Dataset records
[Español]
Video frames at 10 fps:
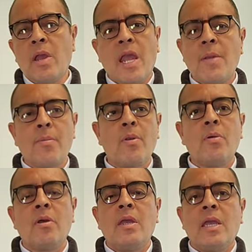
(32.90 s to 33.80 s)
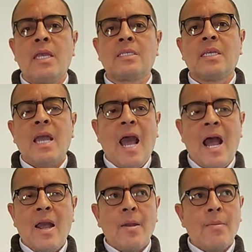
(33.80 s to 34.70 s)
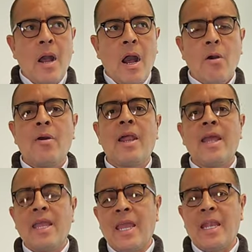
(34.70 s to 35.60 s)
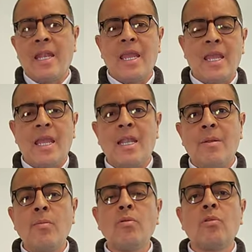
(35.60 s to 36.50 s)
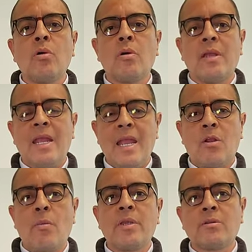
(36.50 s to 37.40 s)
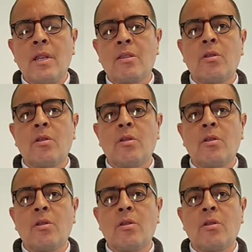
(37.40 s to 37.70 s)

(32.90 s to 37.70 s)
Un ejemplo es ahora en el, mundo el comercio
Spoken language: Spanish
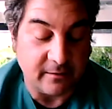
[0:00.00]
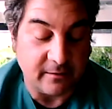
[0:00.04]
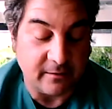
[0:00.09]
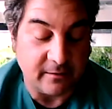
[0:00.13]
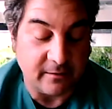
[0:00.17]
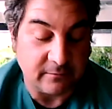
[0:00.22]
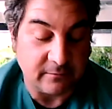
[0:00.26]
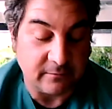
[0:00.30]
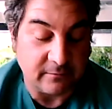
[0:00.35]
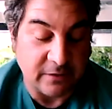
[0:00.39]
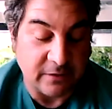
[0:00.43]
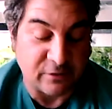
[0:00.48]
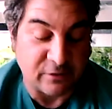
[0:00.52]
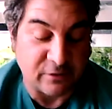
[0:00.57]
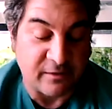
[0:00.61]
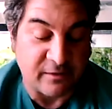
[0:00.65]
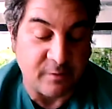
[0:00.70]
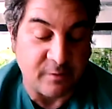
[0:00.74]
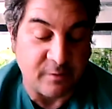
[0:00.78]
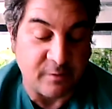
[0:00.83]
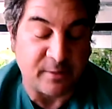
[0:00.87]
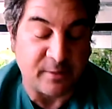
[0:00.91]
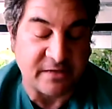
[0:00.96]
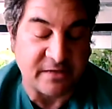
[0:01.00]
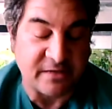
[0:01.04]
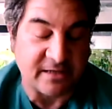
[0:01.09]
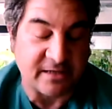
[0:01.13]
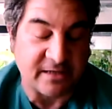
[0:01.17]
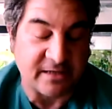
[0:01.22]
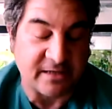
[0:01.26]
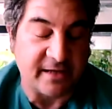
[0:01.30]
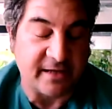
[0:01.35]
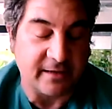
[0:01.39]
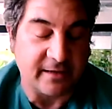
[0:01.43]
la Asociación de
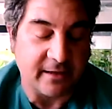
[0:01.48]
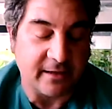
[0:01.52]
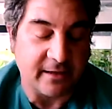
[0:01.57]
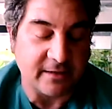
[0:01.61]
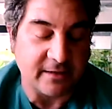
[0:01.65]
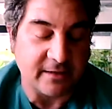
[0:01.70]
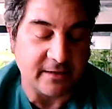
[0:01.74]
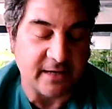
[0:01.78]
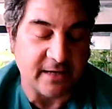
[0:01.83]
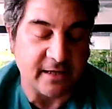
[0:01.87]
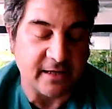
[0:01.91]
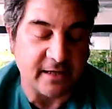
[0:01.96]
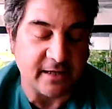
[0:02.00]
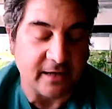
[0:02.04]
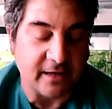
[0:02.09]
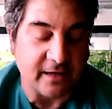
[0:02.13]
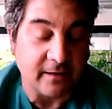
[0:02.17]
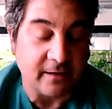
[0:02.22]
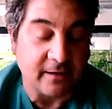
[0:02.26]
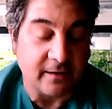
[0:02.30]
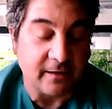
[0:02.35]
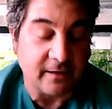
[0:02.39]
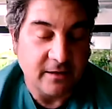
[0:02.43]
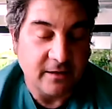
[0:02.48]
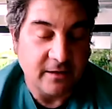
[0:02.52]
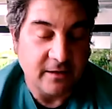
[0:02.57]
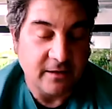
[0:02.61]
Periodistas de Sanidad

The problem
For each entry, copy the text exactly and leave out any image it carries.

Answer for the task
[Español]
Video frames at 10 fps:
(32.90 s to 33.80 s)
(33.80 s to 34.70 s)
(34.70 s to 35.60 s)
(35.60 s to 36.50 s)
(36.50 s to 37.40 s)
(37.40 s to 37.70 s)

(32.90 s to 37.70 s)
Un ejemplo es ahora en el, mundo el comercio
Spoken language: Spanish
[0:00.00]
[0:00.04]
[0:00.09]
[0:00.13]
[0:00.17]
[0:00.22]
[0:00.26]
[0:00.30]
[0:00.35]
[0:00.39]
[0:00.43]
[0:00.48]
[0:00.52]
[0:00.57]
[0:00.61]
[0:00.65]
[0:00.70]
[0:00.74]
[0:00.78]
[0:00.83]
[0:00.87]
[0:00.91]
[0:00.96]
[0:01.00]
[0:01.04]
[0:01.09]
[0:01.13]
[0:01.17]
[0:01.22]
[0:01.26]
[0:01.30]
[0:01.35]
[0:01.39]
[0:01.43]
la Asociación de
[0:01.48]
[0:01.52]
[0:01.57]
[0:01.61]
[0:01.65]
[0:01.70]
[0:01.74]
[0:01.78]
[0:01.83]
[0:01.87]
[0:01.91]
[0:01.96]
[0:02.00]
[0:02.04]
[0:02.09]
[0:02.13]
[0:02.17]
[0:02.22]
[0:02.26]
[0:02.30]
[0:02.35]
[0:02.39]
[0:02.43]
[0:02.48]
[0:02.52]
[0:02.57]
[0:02.61]
Periodistas de Sanidad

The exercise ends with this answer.